» **Work required**
Every line below from the one with "[00:00:03.48]" through the one with "[00:00:05.61]" should be retyped exactly, both ends included; no other lines and no pictures.

[Stored data]
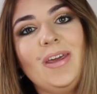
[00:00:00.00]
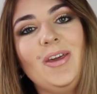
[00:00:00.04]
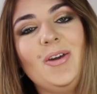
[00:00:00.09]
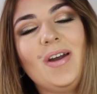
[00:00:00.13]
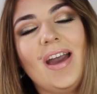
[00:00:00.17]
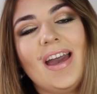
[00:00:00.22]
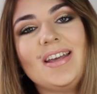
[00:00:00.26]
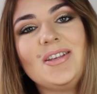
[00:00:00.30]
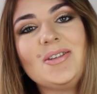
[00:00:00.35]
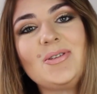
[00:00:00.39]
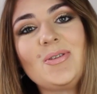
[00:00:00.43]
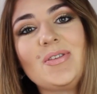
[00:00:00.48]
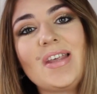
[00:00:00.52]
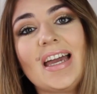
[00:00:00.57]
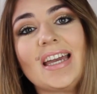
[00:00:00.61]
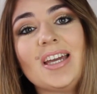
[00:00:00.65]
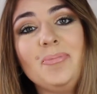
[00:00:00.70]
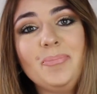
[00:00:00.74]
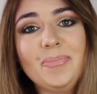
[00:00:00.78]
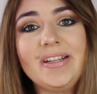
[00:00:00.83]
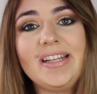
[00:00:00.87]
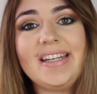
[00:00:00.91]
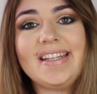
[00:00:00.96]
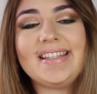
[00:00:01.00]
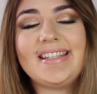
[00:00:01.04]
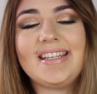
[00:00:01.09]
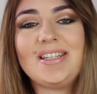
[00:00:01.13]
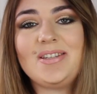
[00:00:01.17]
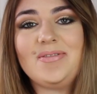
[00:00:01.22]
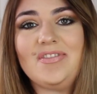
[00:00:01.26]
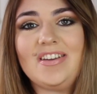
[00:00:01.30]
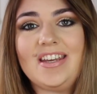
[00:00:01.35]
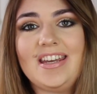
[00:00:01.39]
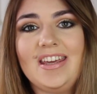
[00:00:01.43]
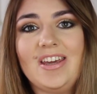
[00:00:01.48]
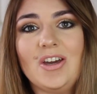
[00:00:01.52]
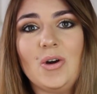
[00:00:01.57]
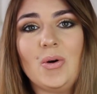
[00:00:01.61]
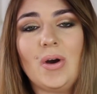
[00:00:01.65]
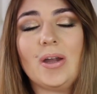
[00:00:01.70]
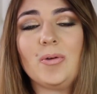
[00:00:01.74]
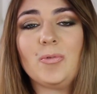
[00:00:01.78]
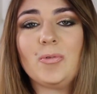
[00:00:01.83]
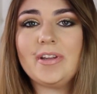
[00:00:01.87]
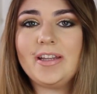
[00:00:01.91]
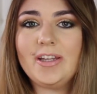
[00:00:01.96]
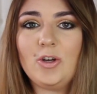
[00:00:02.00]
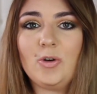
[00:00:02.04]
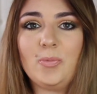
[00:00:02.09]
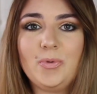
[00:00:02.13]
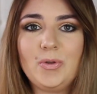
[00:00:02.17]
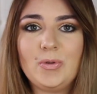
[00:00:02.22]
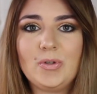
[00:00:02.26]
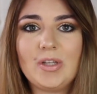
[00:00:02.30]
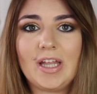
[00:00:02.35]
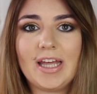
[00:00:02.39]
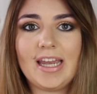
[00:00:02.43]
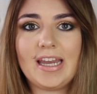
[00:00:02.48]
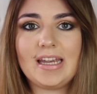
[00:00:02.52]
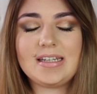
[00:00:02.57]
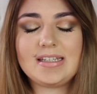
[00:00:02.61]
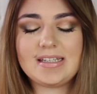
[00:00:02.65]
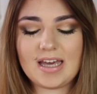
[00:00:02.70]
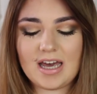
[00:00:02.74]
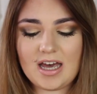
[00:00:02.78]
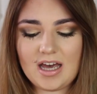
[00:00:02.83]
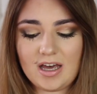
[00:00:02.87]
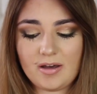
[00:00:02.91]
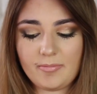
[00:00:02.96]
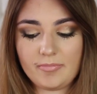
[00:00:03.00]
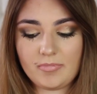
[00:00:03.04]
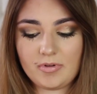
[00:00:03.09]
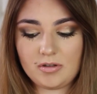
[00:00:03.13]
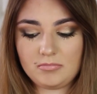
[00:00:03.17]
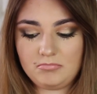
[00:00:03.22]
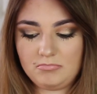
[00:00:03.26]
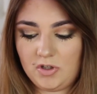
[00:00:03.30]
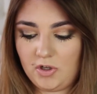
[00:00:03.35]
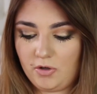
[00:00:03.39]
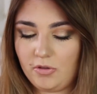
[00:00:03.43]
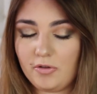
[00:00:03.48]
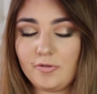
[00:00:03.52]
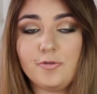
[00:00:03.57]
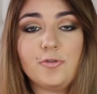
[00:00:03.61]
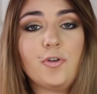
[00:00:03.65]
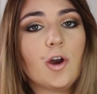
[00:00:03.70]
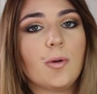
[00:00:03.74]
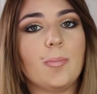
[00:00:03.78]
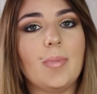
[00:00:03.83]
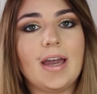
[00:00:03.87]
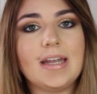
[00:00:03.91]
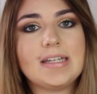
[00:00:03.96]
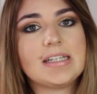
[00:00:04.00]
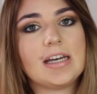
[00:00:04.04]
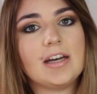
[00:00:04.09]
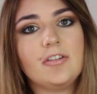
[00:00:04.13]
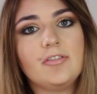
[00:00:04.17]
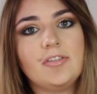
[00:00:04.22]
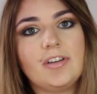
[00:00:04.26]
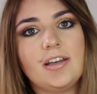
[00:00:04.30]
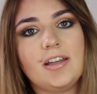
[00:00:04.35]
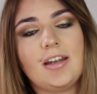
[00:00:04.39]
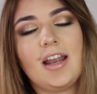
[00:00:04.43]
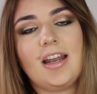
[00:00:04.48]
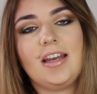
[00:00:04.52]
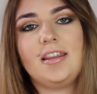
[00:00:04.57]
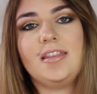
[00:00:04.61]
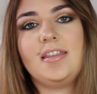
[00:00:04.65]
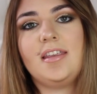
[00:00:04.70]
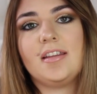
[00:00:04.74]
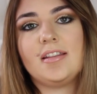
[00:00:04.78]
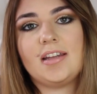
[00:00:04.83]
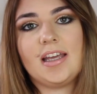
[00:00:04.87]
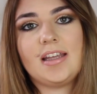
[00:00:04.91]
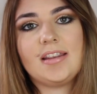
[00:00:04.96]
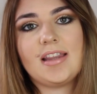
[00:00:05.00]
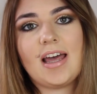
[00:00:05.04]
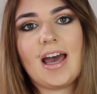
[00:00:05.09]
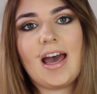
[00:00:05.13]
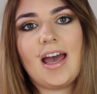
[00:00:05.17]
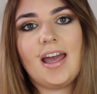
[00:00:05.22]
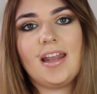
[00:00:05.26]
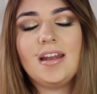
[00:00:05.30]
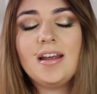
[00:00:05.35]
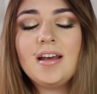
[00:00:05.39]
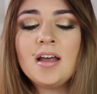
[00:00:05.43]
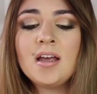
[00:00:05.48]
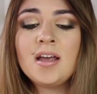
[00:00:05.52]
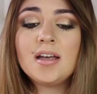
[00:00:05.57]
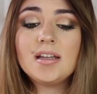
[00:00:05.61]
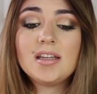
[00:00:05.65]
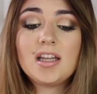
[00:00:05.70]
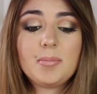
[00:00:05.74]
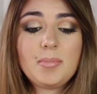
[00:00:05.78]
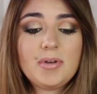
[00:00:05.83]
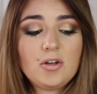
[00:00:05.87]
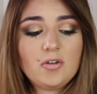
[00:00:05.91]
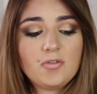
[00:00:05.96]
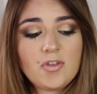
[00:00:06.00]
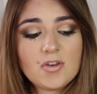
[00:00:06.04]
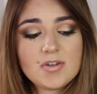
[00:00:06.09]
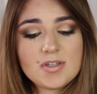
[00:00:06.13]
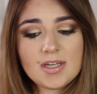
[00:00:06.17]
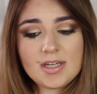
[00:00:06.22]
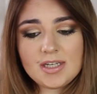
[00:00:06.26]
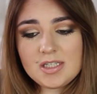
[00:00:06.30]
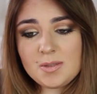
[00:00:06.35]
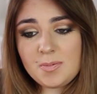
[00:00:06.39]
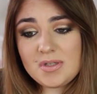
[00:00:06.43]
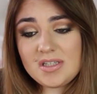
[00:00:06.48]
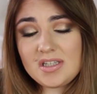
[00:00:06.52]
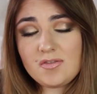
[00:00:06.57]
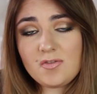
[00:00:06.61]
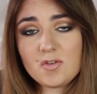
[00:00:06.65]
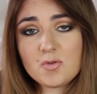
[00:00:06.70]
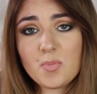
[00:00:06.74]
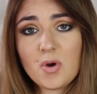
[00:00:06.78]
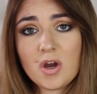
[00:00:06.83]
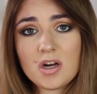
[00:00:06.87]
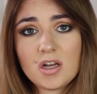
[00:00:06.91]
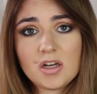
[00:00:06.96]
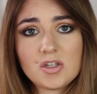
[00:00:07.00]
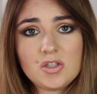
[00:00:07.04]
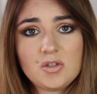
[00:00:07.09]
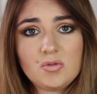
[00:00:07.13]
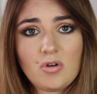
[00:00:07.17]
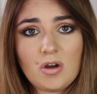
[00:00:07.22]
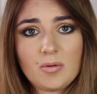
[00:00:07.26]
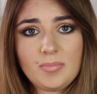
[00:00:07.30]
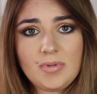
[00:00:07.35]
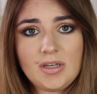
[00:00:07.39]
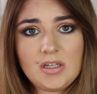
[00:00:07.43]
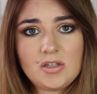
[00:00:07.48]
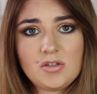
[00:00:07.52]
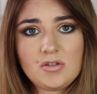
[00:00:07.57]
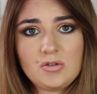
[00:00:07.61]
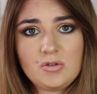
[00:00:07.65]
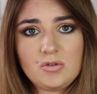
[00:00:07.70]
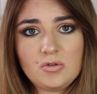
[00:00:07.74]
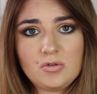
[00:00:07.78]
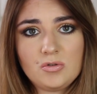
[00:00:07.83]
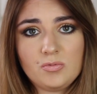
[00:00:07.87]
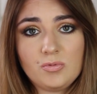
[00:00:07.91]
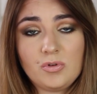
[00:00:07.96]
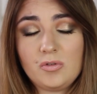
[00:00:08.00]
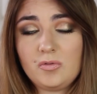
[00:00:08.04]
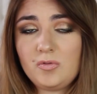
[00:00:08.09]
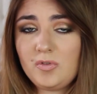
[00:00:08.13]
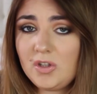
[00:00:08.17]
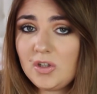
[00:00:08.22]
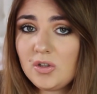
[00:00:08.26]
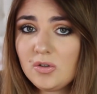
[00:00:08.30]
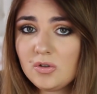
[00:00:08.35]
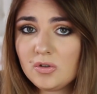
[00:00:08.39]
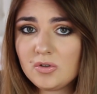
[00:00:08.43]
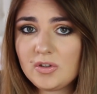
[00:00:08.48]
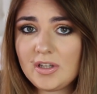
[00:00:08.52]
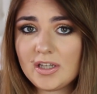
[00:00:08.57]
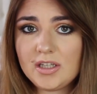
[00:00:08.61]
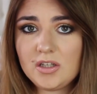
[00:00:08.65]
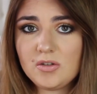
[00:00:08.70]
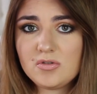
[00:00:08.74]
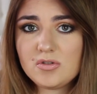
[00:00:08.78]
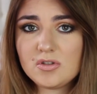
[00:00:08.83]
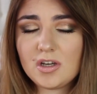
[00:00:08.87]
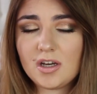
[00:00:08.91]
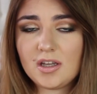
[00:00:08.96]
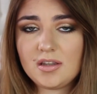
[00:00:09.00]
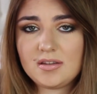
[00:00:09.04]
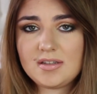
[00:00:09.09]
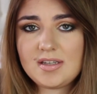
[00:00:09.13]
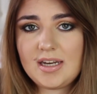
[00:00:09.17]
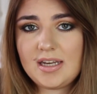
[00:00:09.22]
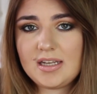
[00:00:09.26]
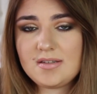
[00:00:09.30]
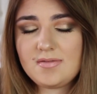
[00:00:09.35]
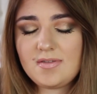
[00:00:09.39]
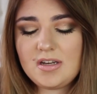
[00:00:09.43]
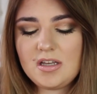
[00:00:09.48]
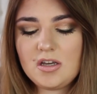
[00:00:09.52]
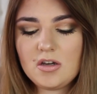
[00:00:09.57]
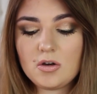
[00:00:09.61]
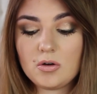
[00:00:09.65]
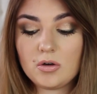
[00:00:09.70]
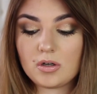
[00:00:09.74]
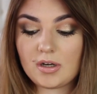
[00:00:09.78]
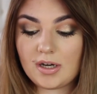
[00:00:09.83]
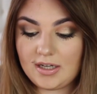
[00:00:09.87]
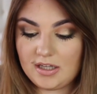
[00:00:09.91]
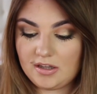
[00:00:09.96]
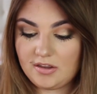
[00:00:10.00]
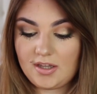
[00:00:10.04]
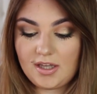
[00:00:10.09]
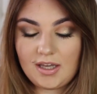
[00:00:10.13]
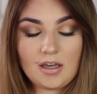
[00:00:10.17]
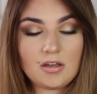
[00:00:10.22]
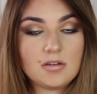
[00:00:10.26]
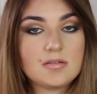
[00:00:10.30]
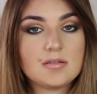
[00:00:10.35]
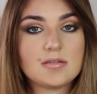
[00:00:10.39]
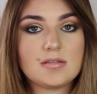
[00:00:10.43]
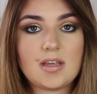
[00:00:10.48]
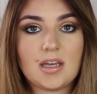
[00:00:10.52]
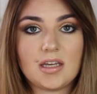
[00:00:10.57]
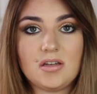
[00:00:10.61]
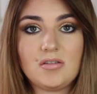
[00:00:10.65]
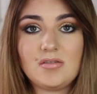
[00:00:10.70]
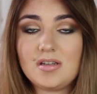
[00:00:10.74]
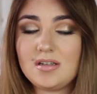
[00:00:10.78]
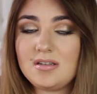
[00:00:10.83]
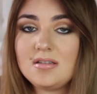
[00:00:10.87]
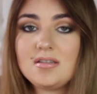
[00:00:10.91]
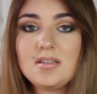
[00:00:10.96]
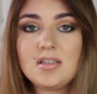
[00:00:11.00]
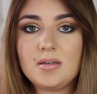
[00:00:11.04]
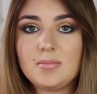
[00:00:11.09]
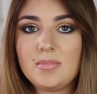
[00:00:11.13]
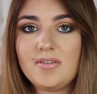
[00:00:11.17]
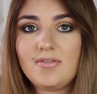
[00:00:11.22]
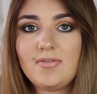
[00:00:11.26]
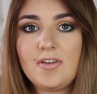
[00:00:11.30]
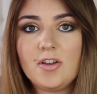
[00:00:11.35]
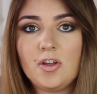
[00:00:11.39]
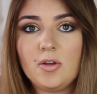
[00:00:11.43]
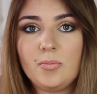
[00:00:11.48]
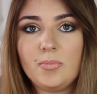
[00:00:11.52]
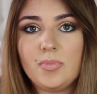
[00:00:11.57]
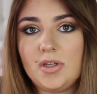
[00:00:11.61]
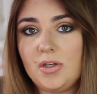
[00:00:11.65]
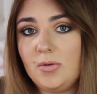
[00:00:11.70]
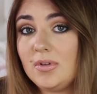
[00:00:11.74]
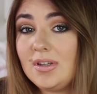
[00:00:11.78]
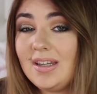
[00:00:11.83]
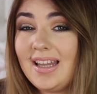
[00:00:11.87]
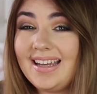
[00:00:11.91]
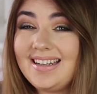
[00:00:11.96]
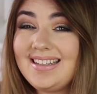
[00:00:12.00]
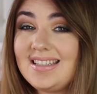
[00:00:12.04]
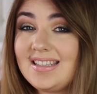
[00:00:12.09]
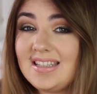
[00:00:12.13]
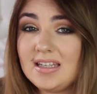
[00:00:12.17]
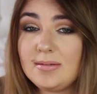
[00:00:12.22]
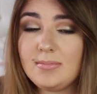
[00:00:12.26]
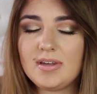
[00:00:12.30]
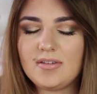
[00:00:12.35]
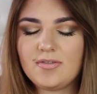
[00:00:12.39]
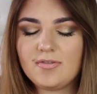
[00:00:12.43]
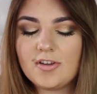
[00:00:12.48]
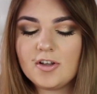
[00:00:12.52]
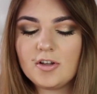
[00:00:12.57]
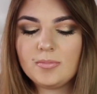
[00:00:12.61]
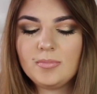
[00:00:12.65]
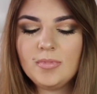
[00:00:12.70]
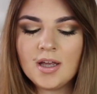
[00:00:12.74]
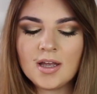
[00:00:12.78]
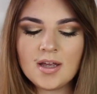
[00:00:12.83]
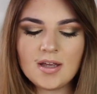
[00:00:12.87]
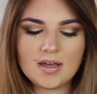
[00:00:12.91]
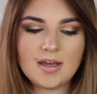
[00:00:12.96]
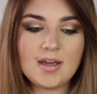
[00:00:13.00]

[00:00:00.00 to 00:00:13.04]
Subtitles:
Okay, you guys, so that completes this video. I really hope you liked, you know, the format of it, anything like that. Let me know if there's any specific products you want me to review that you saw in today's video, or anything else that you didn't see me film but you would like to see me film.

» **Result**
[00:00:03.48]
[00:00:03.52]
[00:00:03.57]
[00:00:03.61]
[00:00:03.65]
[00:00:03.70]
[00:00:03.74]
[00:00:03.78]
[00:00:03.83]
[00:00:03.87]
[00:00:03.91]
[00:00:03.96]
[00:00:04.00]
[00:00:04.04]
[00:00:04.09]
[00:00:04.13]
[00:00:04.17]
[00:00:04.22]
[00:00:04.26]
[00:00:04.30]
[00:00:04.35]
[00:00:04.39]
[00:00:04.43]
[00:00:04.48]
[00:00:04.52]
[00:00:04.57]
[00:00:04.61]
[00:00:04.65]
[00:00:04.70]
[00:00:04.74]
[00:00:04.78]
[00:00:04.83]
[00:00:04.87]
[00:00:04.91]
[00:00:04.96]
[00:00:05.00]
[00:00:05.04]
[00:00:05.09]
[00:00:05.13]
[00:00:05.17]
[00:00:05.22]
[00:00:05.26]
[00:00:05.30]
[00:00:05.35]
[00:00:05.39]
[00:00:05.43]
[00:00:05.48]
[00:00:05.52]
[00:00:05.57]
[00:00:05.61]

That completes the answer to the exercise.